Measures how much more likely A and B occur together compared to random chance.
lift (A=>B) = (confidence(A=>B) / support(B))
-Implementation in R:
After generating rules, evaluation metrics such as support, confidence, and lift are calculated to assess the quality of the rules:
quality(rules_apriori)
## support confidence coverage lift count
## 1 0.01006609 0.5823529 0.01728521 2.279125 99
## 2 0.01148958 0.5736041 0.02003050 2.244885 113
## 3 0.01230300 0.5525114 0.02226741 2.162336 121
## 4 0.01087951 0.5245098 0.02074225 2.052747 107
## 5 0.01464159 0.5070423 0.02887646 1.984385 144
## 6 0.01352313 0.5175097 0.02613116 2.025351 133
## 7 0.01037112 0.5862069 0.01769192 3.029608 102
## 8 0.01230300 0.5845411 0.02104728 3.020999 121
## 9 0.01199797 0.5700483 0.02104728 2.230969 118
## 10 0.01514997 0.5173611 0.02928317 2.024770 149
## 11 0.01291307 0.5000000 0.02582613 2.584078 127
## 12 0.01453991 0.5629921 0.02582613 2.203354 143
## 13 0.01220132 0.5020921 0.02430097 2.594890 120
## 14 0.01270971 0.5230126 0.02430097 2.046888 125
## 15 0.02226741 0.5128806 0.04341637 2.007235 219
-Definition: Visualization allows for an intuitive understanding of association rules and patterns, enabling better business decisions.

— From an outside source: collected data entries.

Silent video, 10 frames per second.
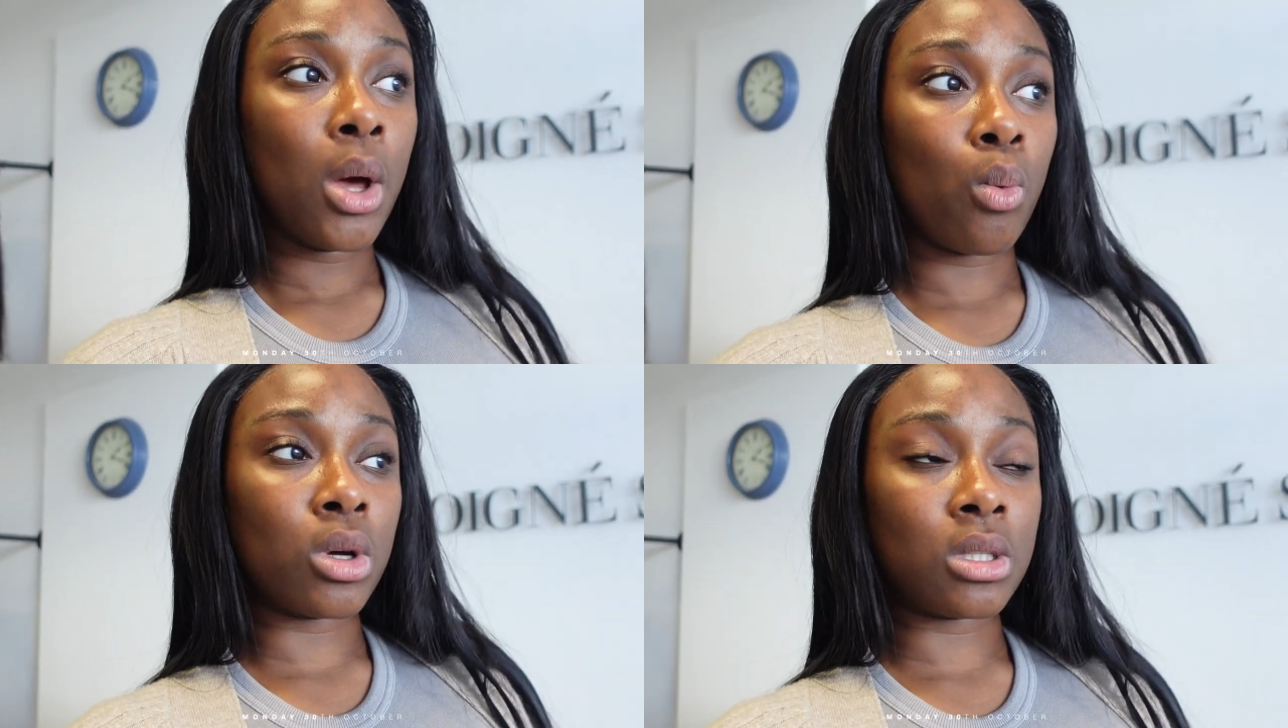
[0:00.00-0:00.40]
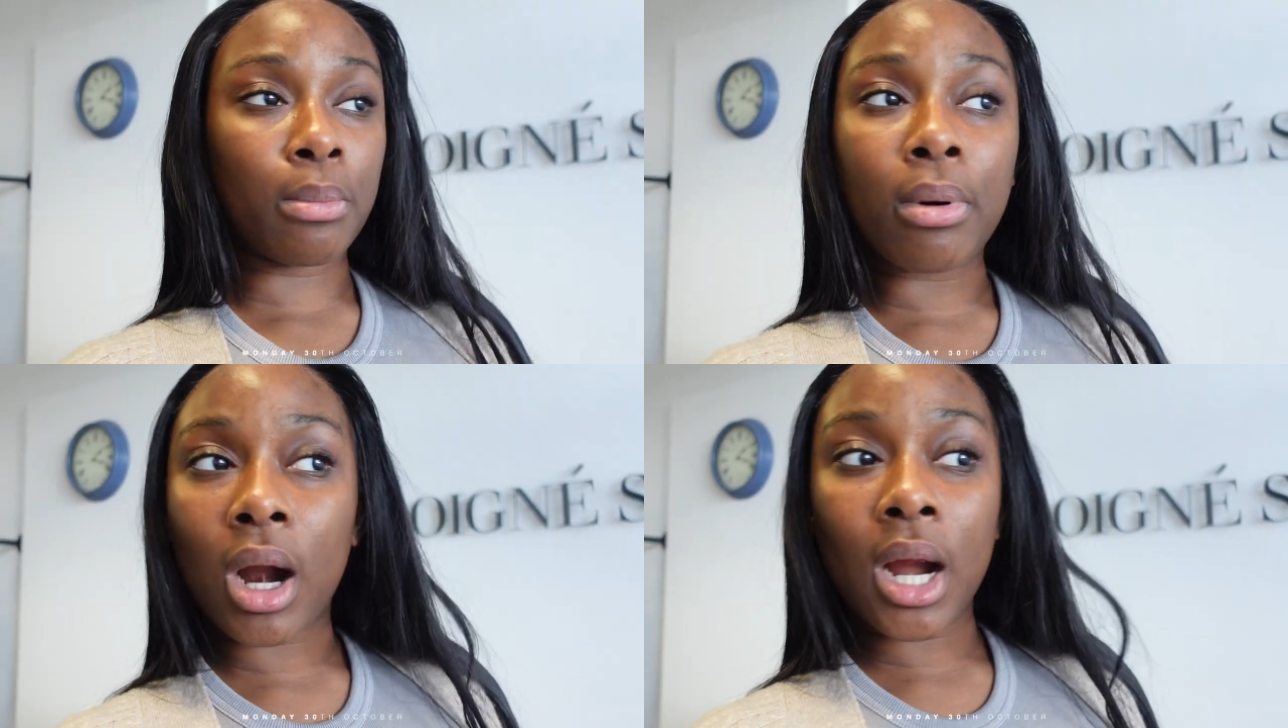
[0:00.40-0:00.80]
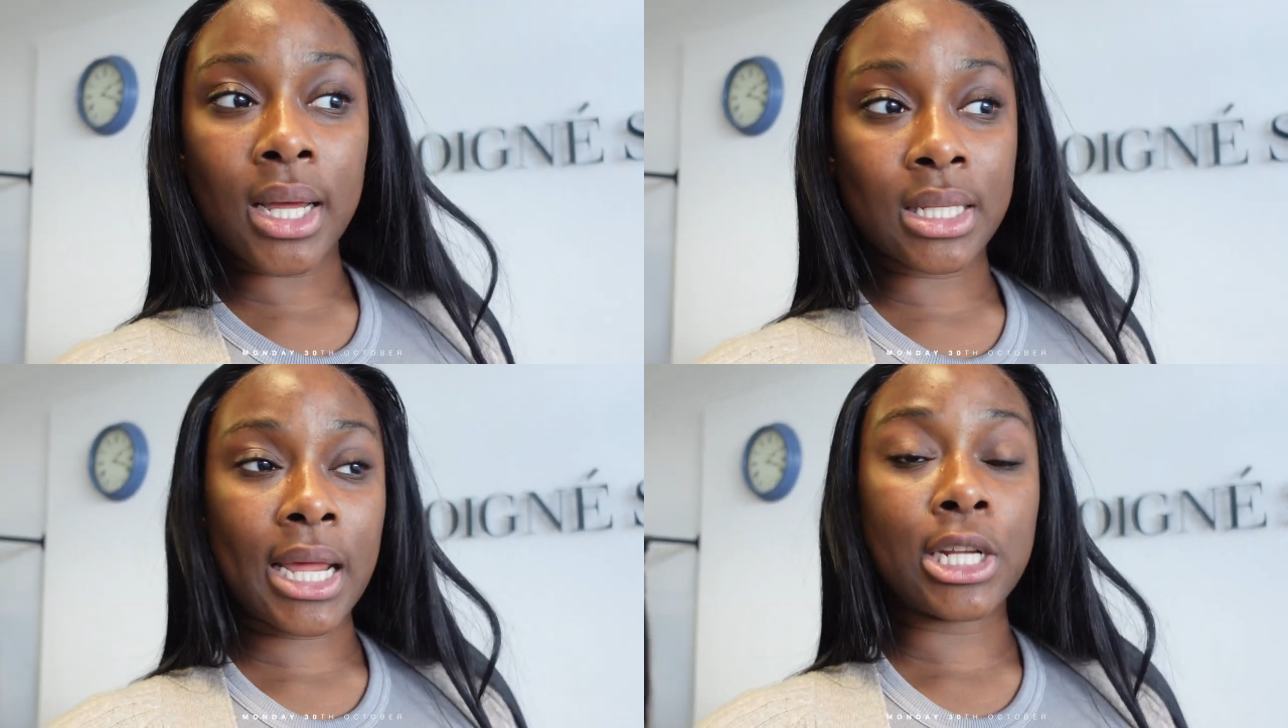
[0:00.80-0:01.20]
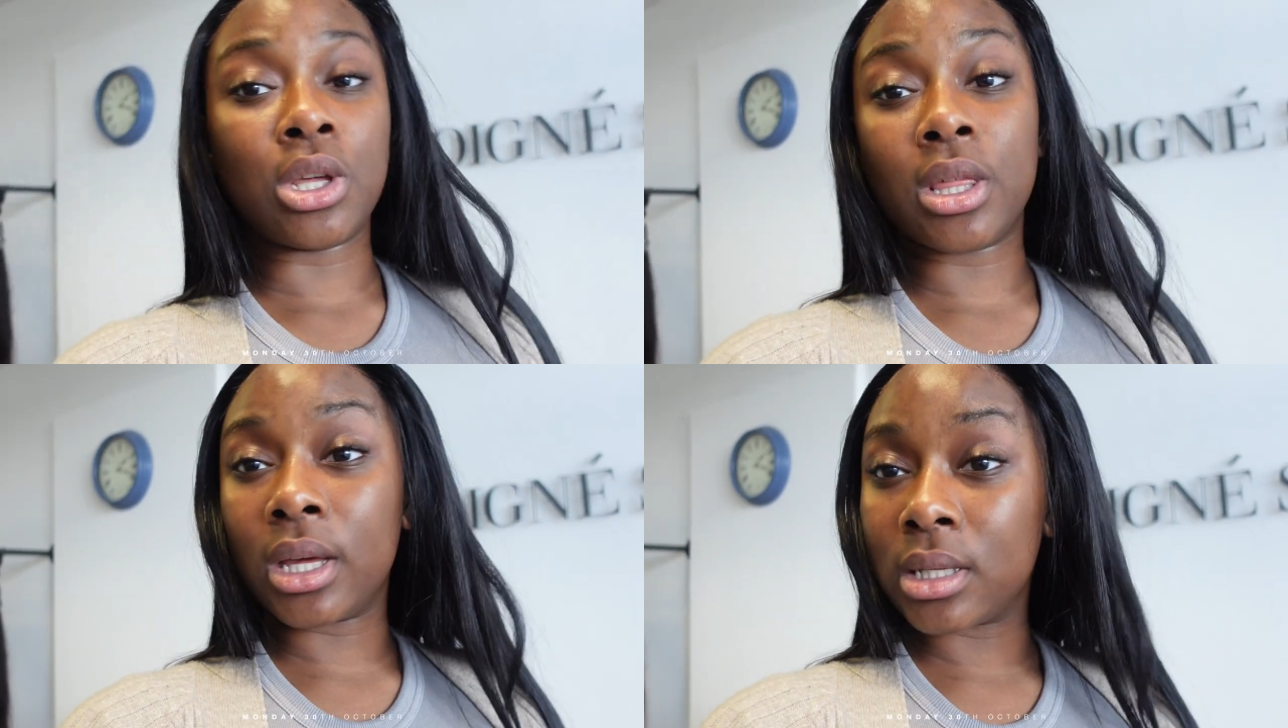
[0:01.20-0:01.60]
What's the price? Like, do
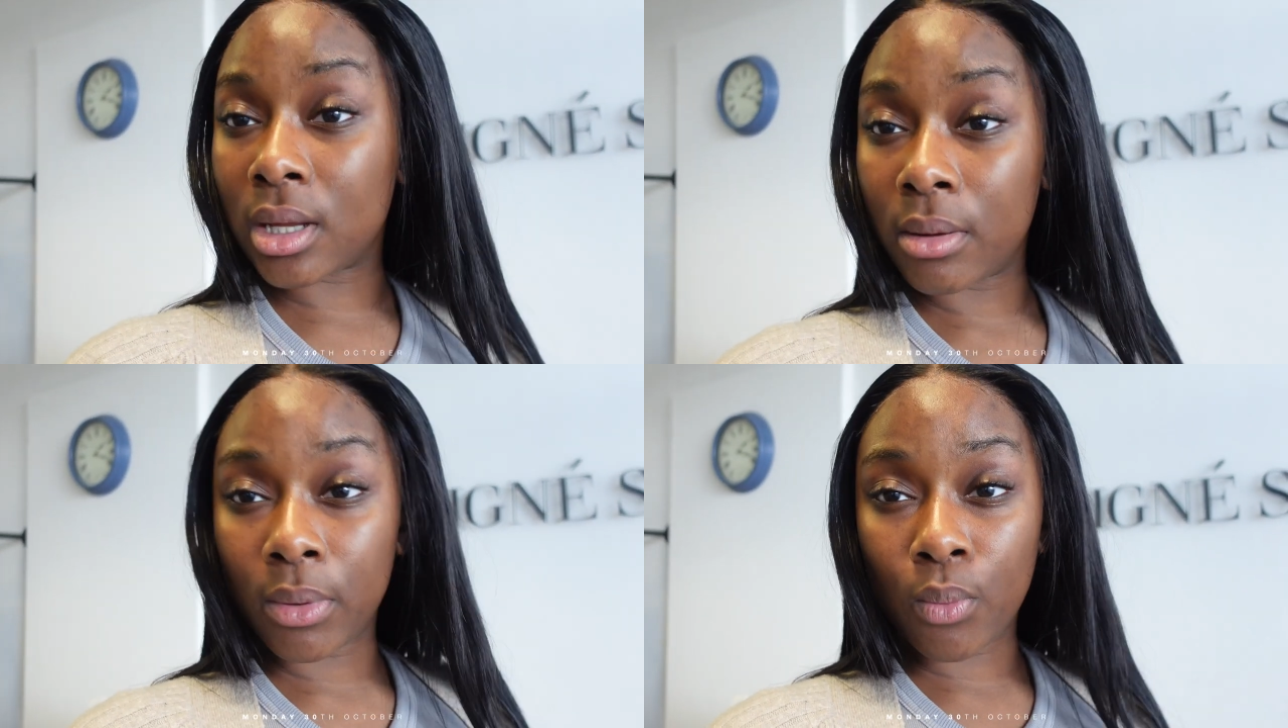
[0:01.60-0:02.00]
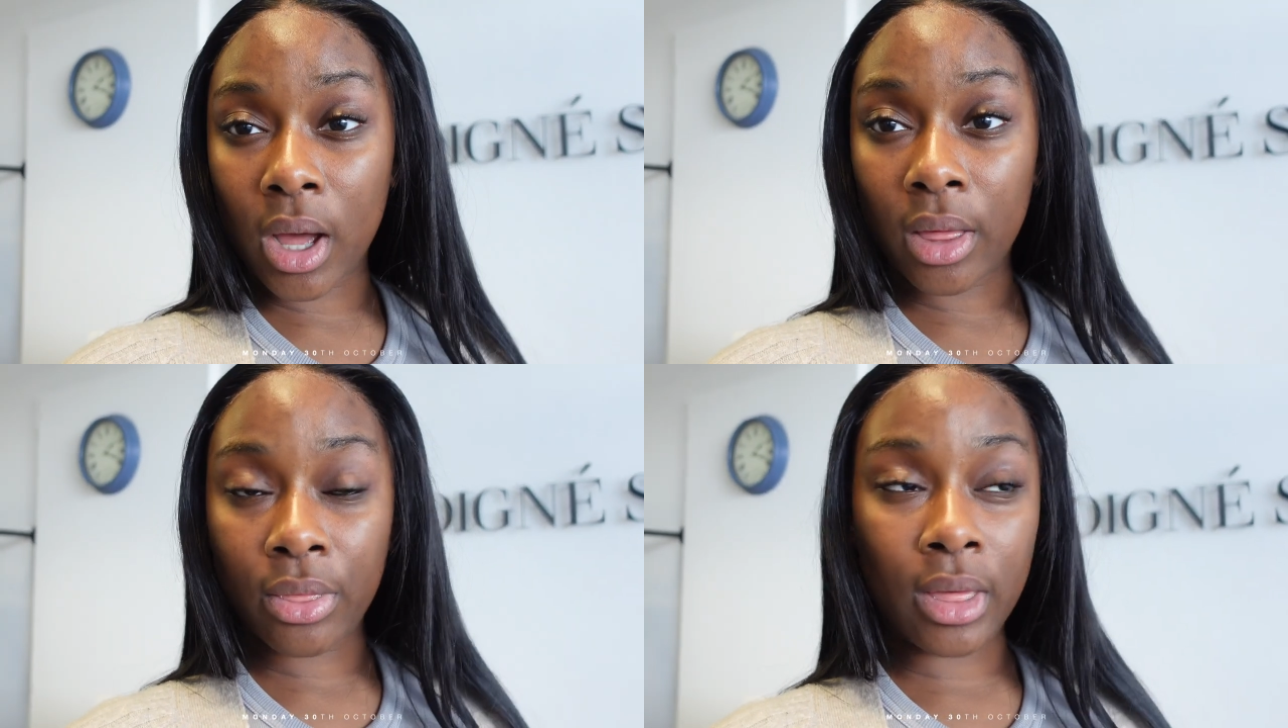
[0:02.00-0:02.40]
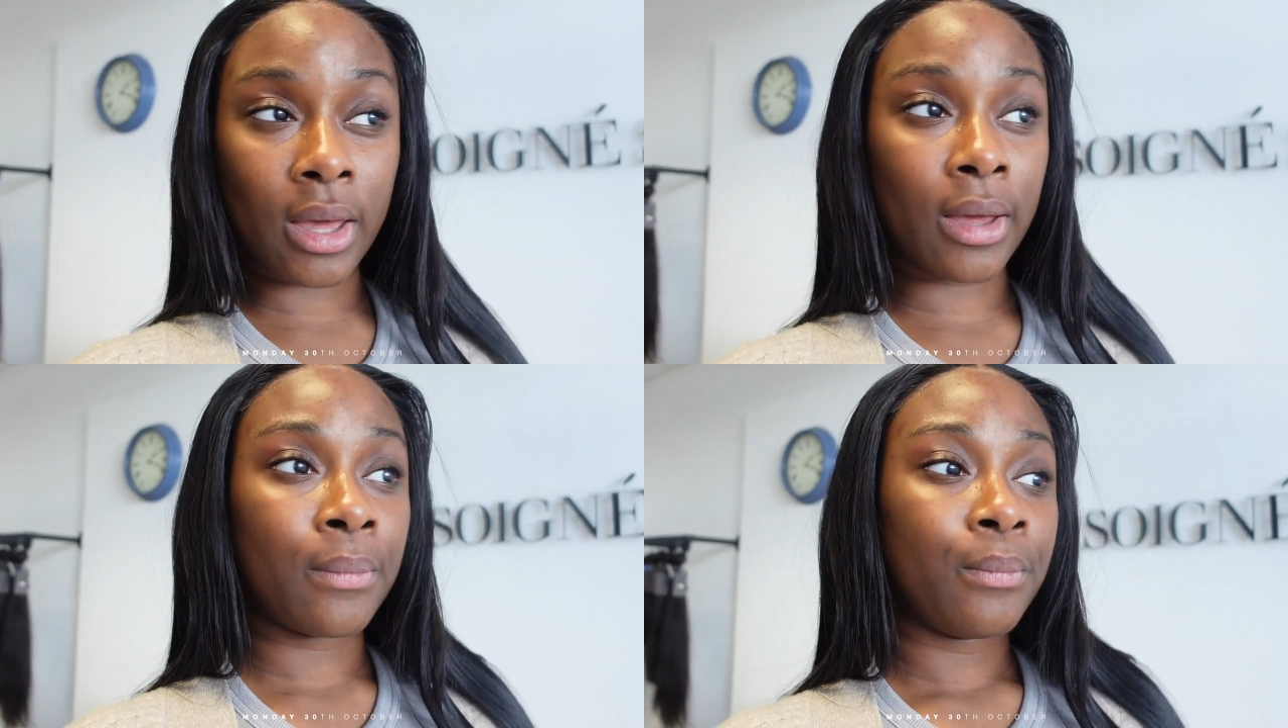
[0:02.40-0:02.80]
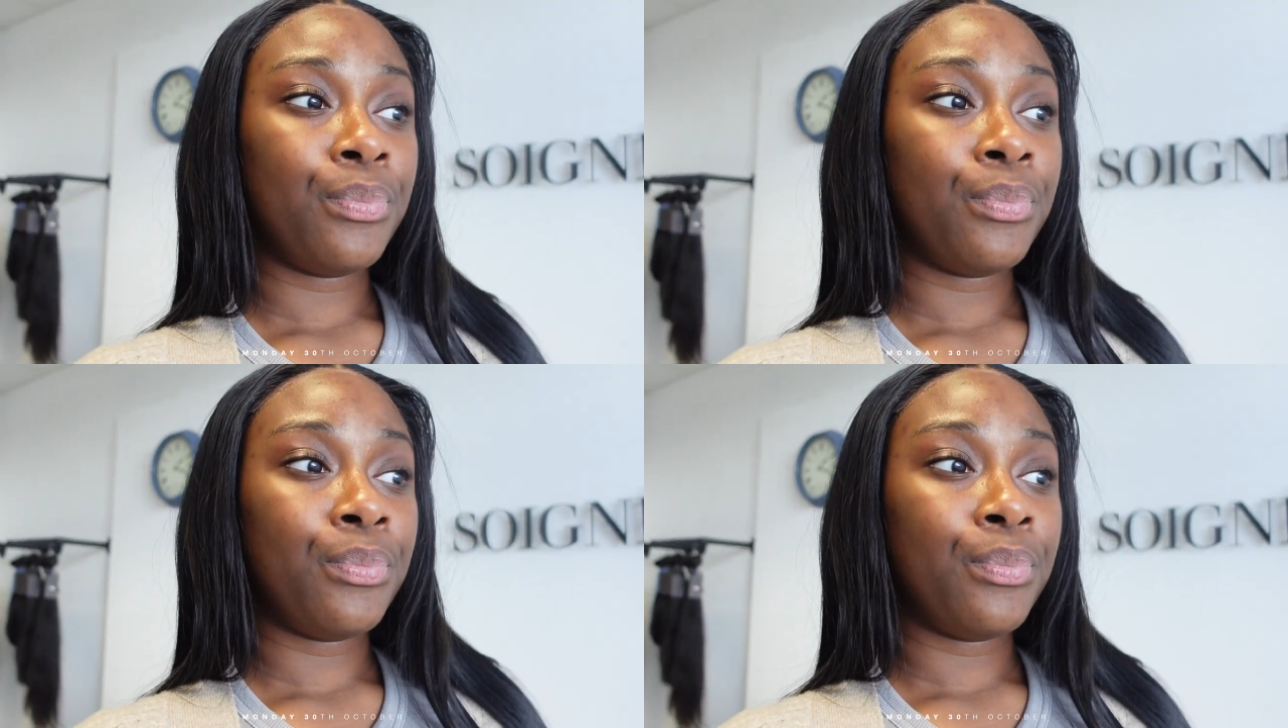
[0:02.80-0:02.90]
you think it's going to be worth it?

-Importance: Visual tools help stakeholders (e.g., marketing teams, product managers) interpret complex patterns and translate them into actionable business strategies.
-Implementation in R:
Apriori Visualization:
library(arulesViz)
plot(rules_apriori, method="graph", control=list(type="items"))
## Warning: Unknown control parameters: type
## Available control parameters (with default values):
## layout = stress
## circular = FALSE
## ggraphdots = NULL
## edges = <environment>
## nodes = <environment>
## nodetext = <environment>
## colors = c("#EE0000FF", "#EEEEEEFF")
## engine = ggplot2
## max = 100
## verbose = FALSE
Eclat Visualization:
plot(rules_eclat, method="paracoord", control=list(reorder=TRUE))
FP-Growth Visualization:
plot(fpgrowth_rules, method = "graph", control = list(type = "items"))
## Warning: Unknown control parameters: type
## Available control parameters (with default values):
## layout = stress
## circular = FALSE
## ggraphdots = NULL
## edges = <environment>
## nodes = <environment>
## nodetext = <environment>
## colors = c("#EE0000FF", "#EEEEEEFF")
## engine = ggplot2
## max = 100
## verbose = FALSE
## Warning: Too many itemsets supplied. Only plotting the best 100 using 'support'
## (change control parameter max if needed).
## Warning: ggrepel: 16 unlabeled data points (too many overlaps). Consider
## increasing max.overlaps
Consider a supermarket that finds the rule {curd, yogurt} => {whole milk}.
-Actionable Insights:
- Bundle yogurt and curd together with milk in promotional offers.
- Optimize shelf placement to increase sales.
- Offer discounts on whole milk when purchasing curd and yogurt.
These insights can lead to increased sales and improved customer satisfaction by strategically placing related products together and offering targeted promotions.
Rule Redundancy: Filtering irrelevant rules using lift and confidence thresholds.
Scalability: FP-Growth is recommended for handling large datasets.
Interpreting Rules: Businesses must consider domain knowledge before implementing strategies.
This paper ranked the steps involved in basket analysis, emphasizing data preparation as the foundation for effective rule mining. By comparing the Apriori, Eclat, and FP-Growth algorithms, we highlighted their respective advantages in different contexts. Visualization and interpretation of rules allow businesses to make informed decisions and optimize operations. Basket analysis, when properly implemented, can lead to valuable insights and strategic business advantages.